Friday, March 22, 2013

Unaffordable healthcare

Somehow, you just had to know that when the government calls something "affordable," the price is going to go up, and that is what appears to be happening with insurance premiums as a result of the "Affordable Healthcare Act," or Obamacare.
Health insurers are privately warning brokers that premiums for many individuals and small businesses could increase sharply next year because of the health-care overhaul law, with the nation's biggest firm projecting that rates could more than double for some consumers buying their own plans.
Of course, there's a lot of talk about how the government is going to subsidize those premiums for some individuals, but the point is that it still costs more.  It is less affordable, and some people will be paying a lot more.  And those subsidies are, of course, paid by the taxpayers.  Stuff isn't free just because the government is paying.

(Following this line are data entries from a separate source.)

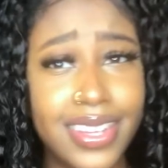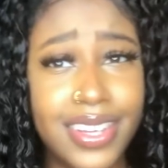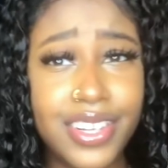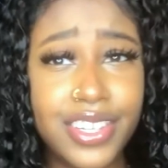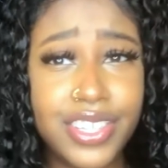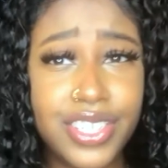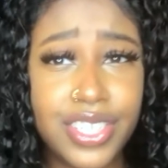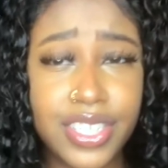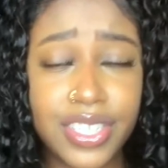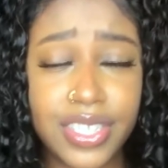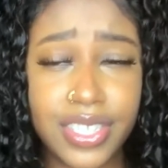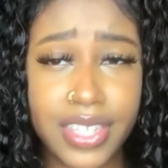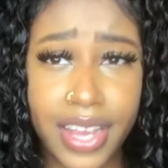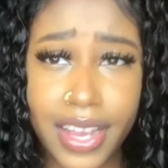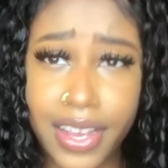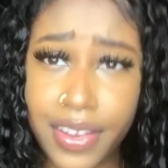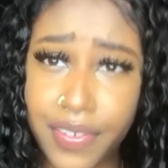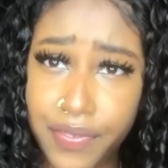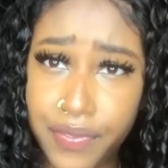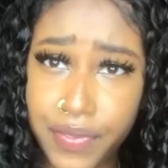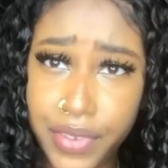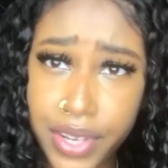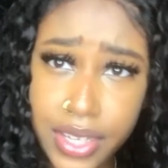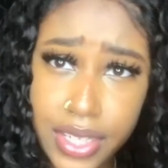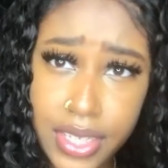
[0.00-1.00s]
They're just like
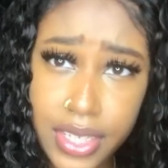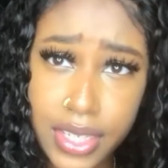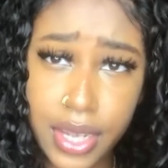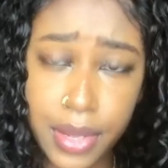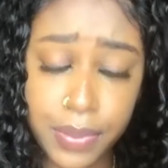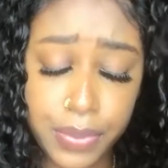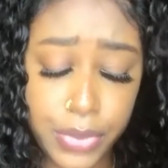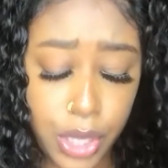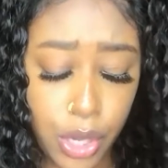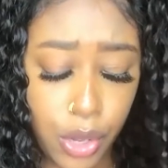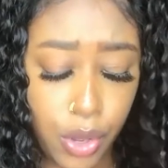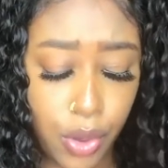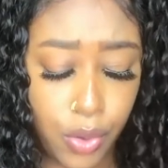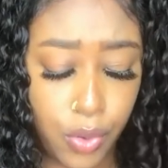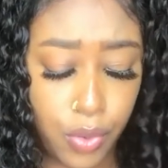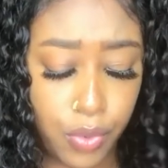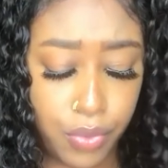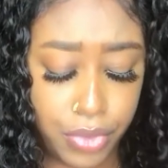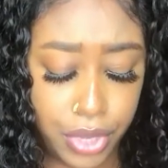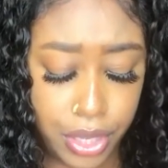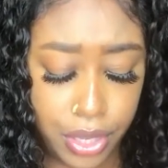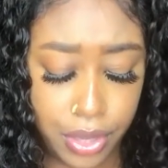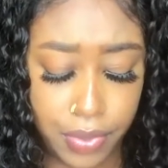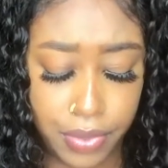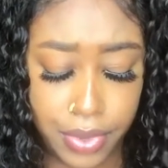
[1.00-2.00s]
fucking up the whole
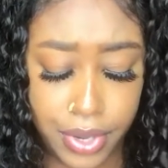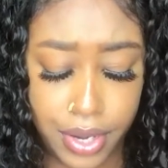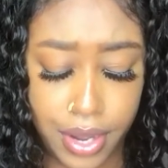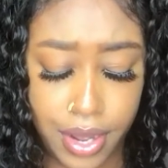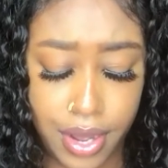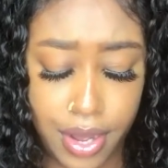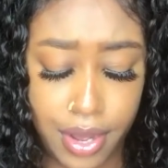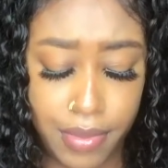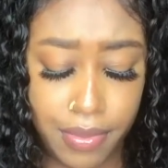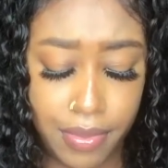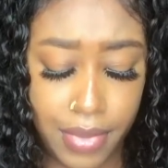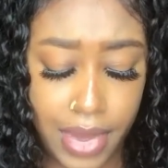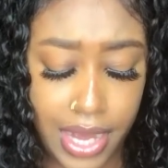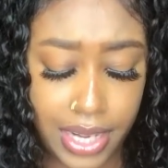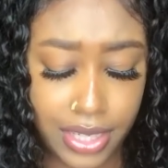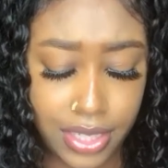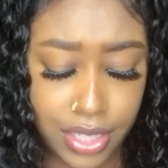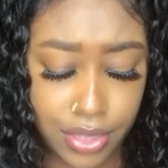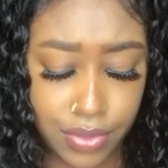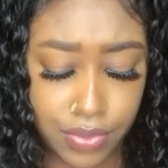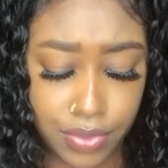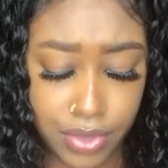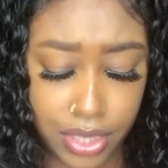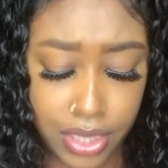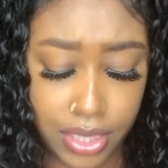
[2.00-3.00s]
meal. But I
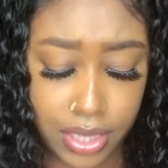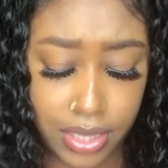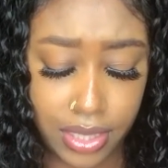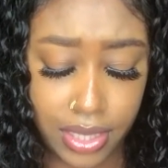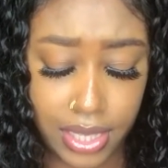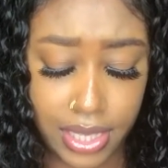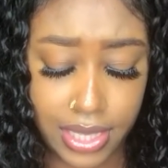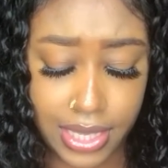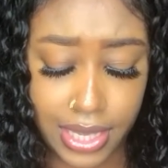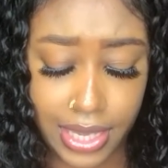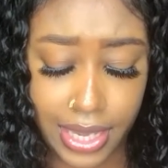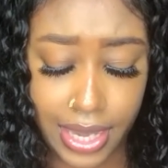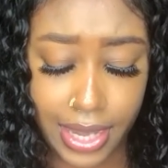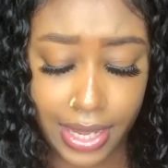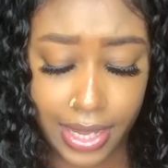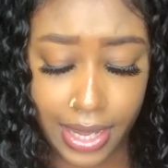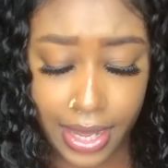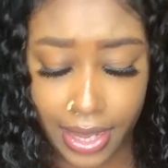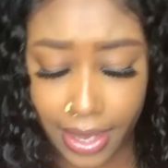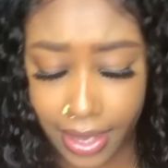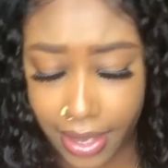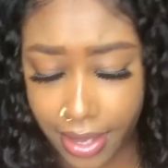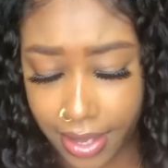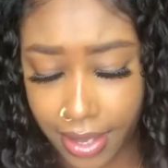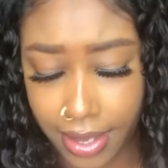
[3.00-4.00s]
just really need to get
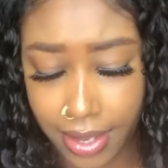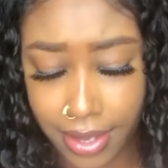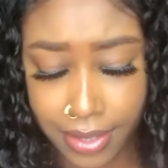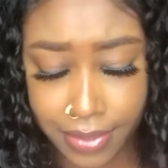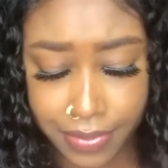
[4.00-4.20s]
like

One of my biggest concerns, though, is one that I haven't seen addressed anywhere yet.  The law only seems to address the cost of insurance, and not the cost of actual health care.  Even first year economics students are taught that insurance is a prime driver for increasing health care costs.  Because individuals aren't directly paying the cost of an office visit, they don't care what the cost of an office visit is, so demand for office visits stays the same even when the cost goes up.  The usual law of demand doesn't apply.  And when the cost of health care goes up, then the cost of insurance goes up with it.  Duh.
In a private presentation to brokers late last month, UnitedHealth Group Inc., the nation's largest carrier, said premiums for some consumers buying their own plans could go up as much as 116%, and small-business rates as much as 25% to 50%.
Those increases won't apply to everyone, and some people may even have to pay less, at least directly.   But then some will inevitably be paying more for their own insurance while subsidizing other people's insurance through taxes.
Insurers are "not being shy that premiums are going to increase in 2014," and are urging brokers to "brace our clients," said John Lacy, vice president of group benefits at Bouchard Insurance, a brokerage in Clearwater, Fla.
I think this article is also an attempt to brace their clients for higher insurance costs.  I didn't see the health care law referred to the "Affordable Healthcare Act" or anything similar anywhere in the article, perhaps to get taxpayers used to the idea that no legislation is going to make healthcare more affordable.

I expect Obamacare to have an impact on healthcare similar to the government subsidies of higher education.  We can expect that costs will skyrocket, while the quality of healthcare diminishes.  Bravo, Mr. President.